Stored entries
>>>>
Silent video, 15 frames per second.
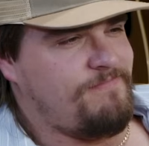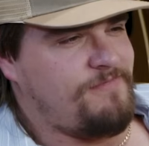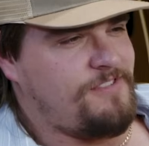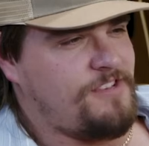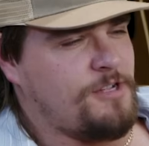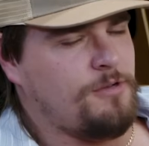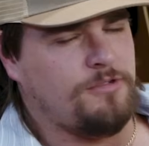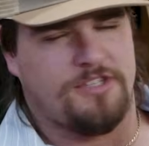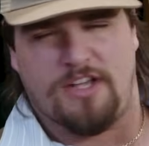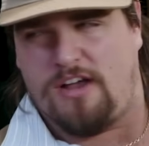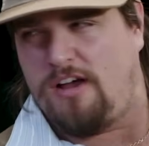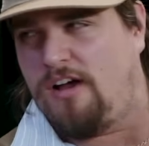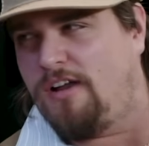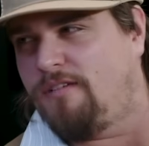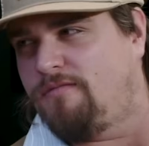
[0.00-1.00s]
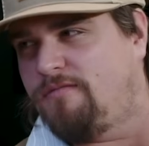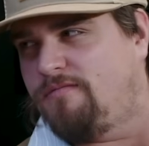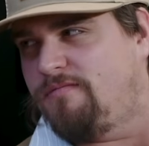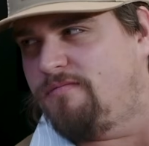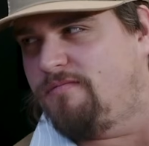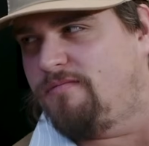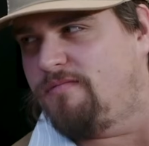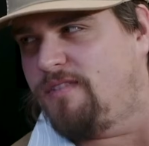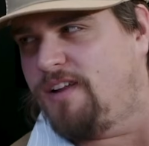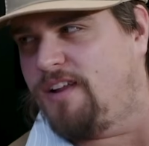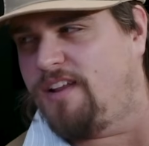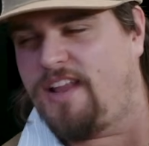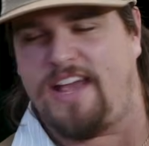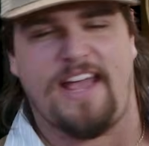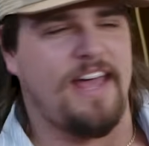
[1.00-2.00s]
Tucson,
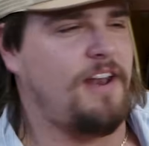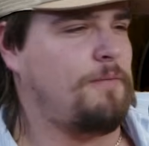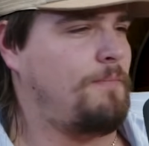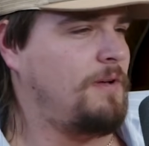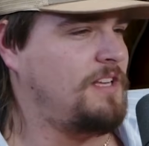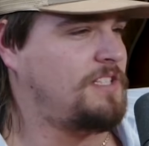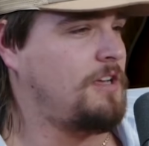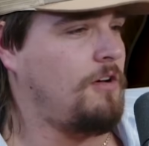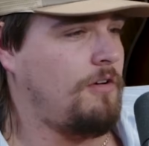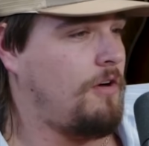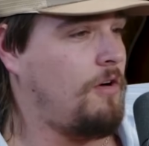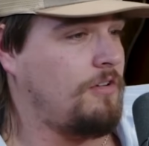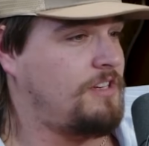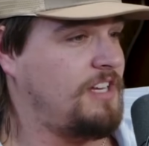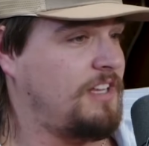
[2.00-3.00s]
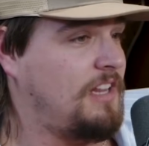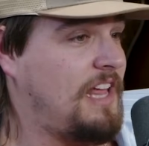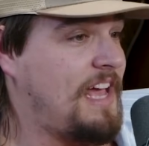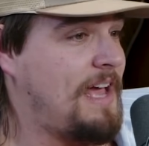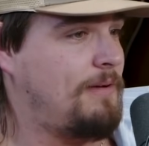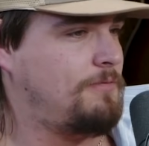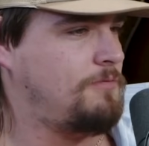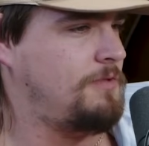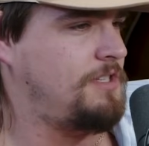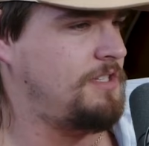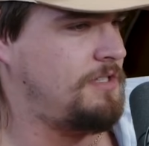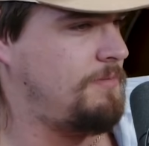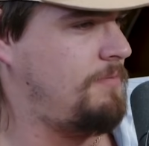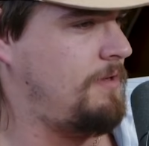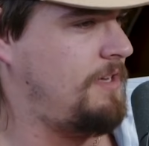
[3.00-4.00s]
and they had a place called Arctic Labs, which
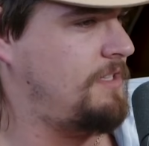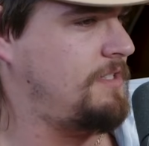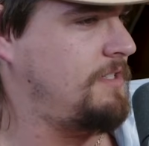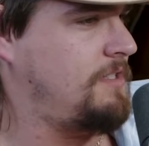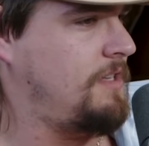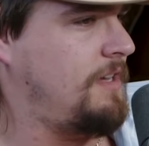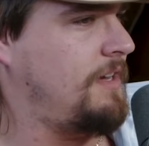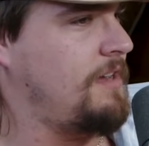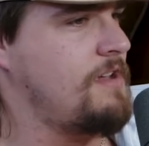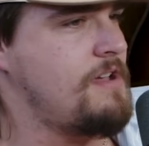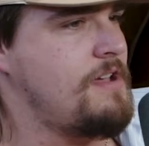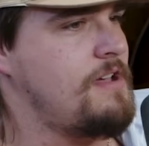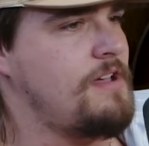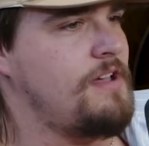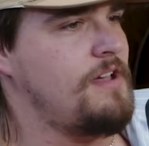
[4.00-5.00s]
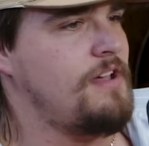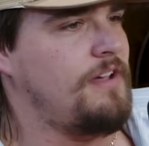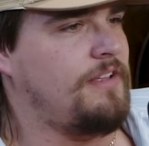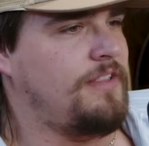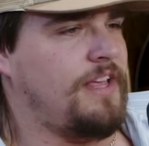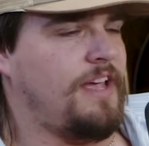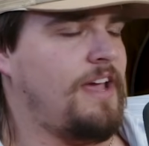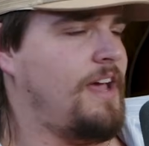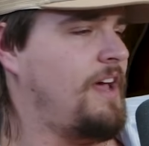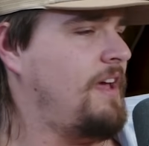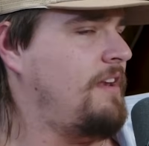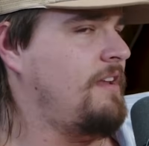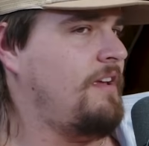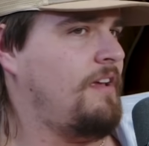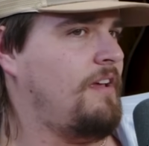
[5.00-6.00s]
is a place that's like,
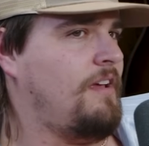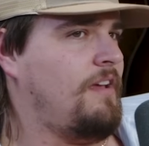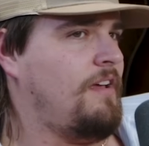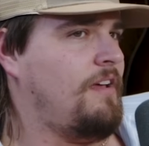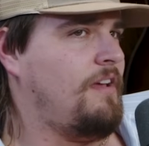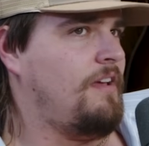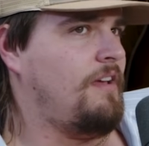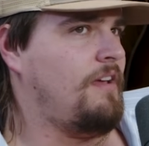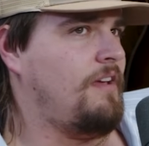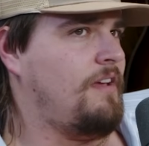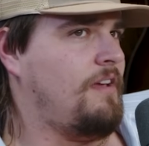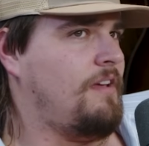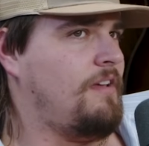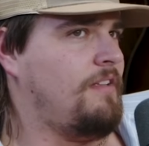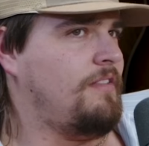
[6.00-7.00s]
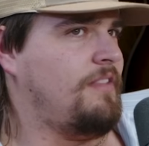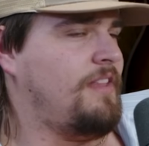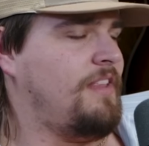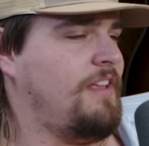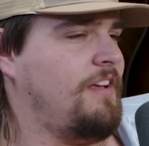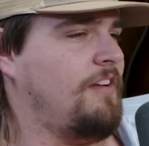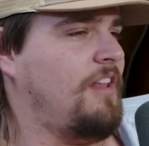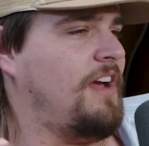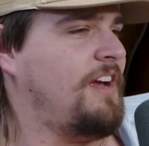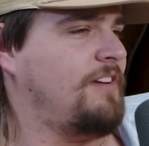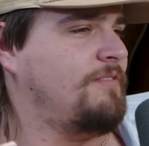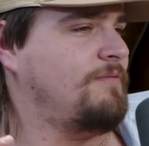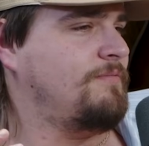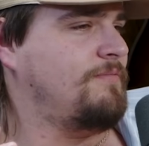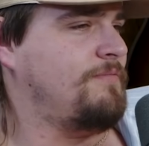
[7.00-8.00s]
and they're like
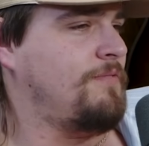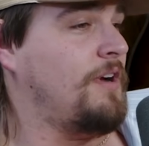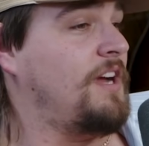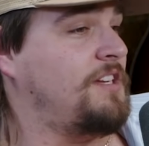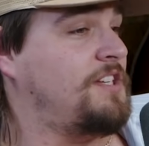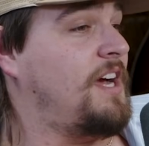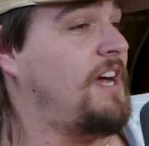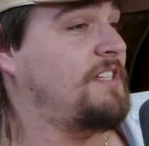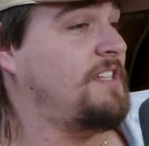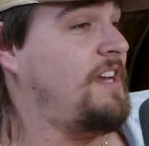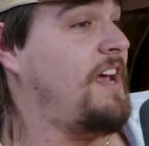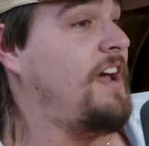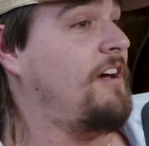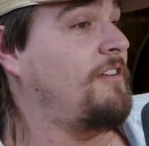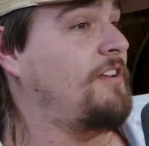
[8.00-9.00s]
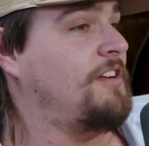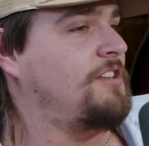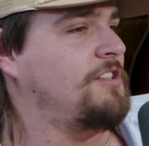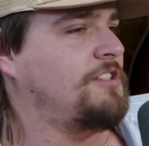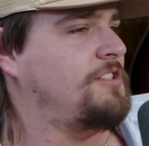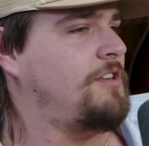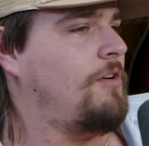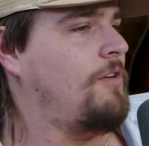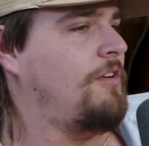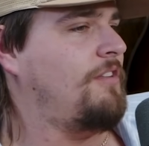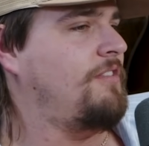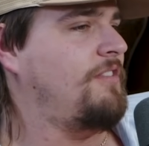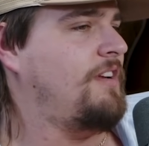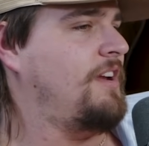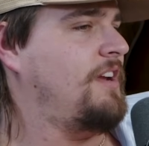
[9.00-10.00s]
franchising out. They just started.
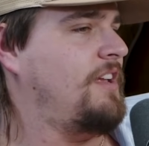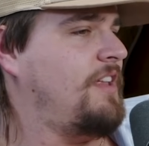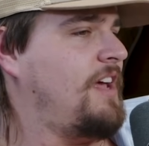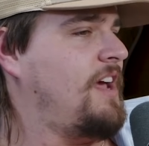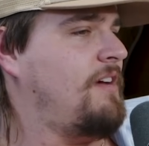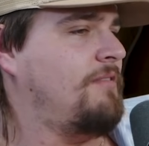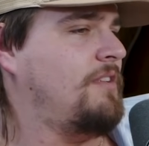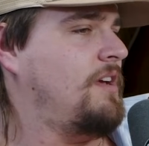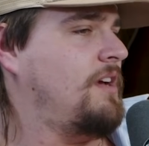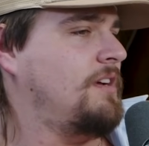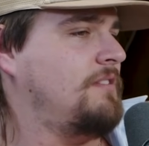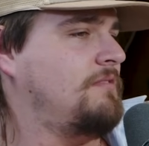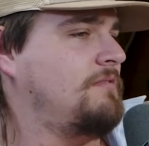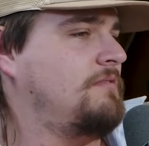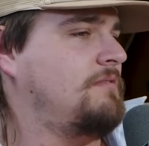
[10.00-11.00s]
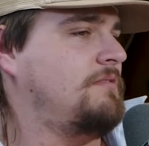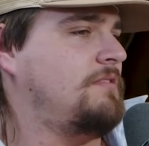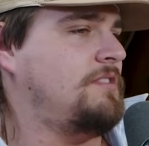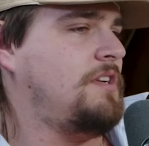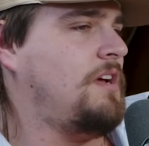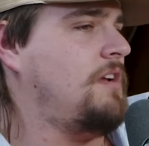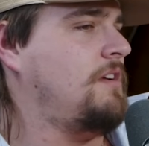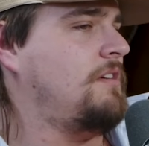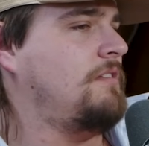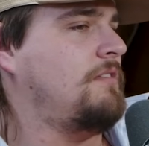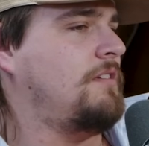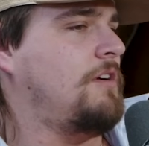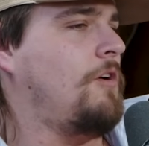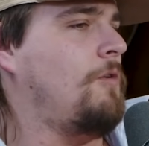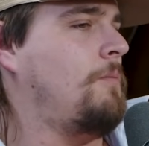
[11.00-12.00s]
And they have like
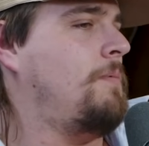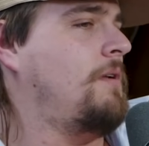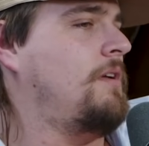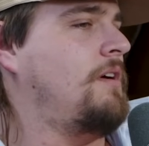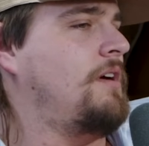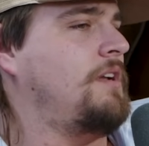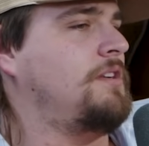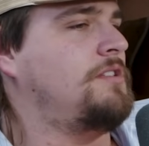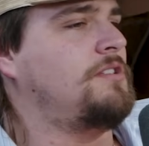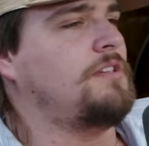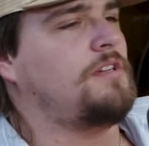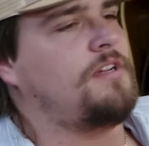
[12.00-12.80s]
sauna, cold plunge,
<<<<
Reproduce each entry precisely. Leave the pictures out.

Silent video, 15 frames per second.
[0.00-1.00s]
[1.00-2.00s]
Tucson,
[2.00-3.00s]
[3.00-4.00s]
and they had a place called Arctic Labs, which
[4.00-5.00s]
[5.00-6.00s]
is a place that's like,
[6.00-7.00s]
[7.00-8.00s]
and they're like
[8.00-9.00s]
[9.00-10.00s]
franchising out. They just started.
[10.00-11.00s]
[11.00-12.00s]
And they have like
[12.00-12.80s]
sauna, cold plunge,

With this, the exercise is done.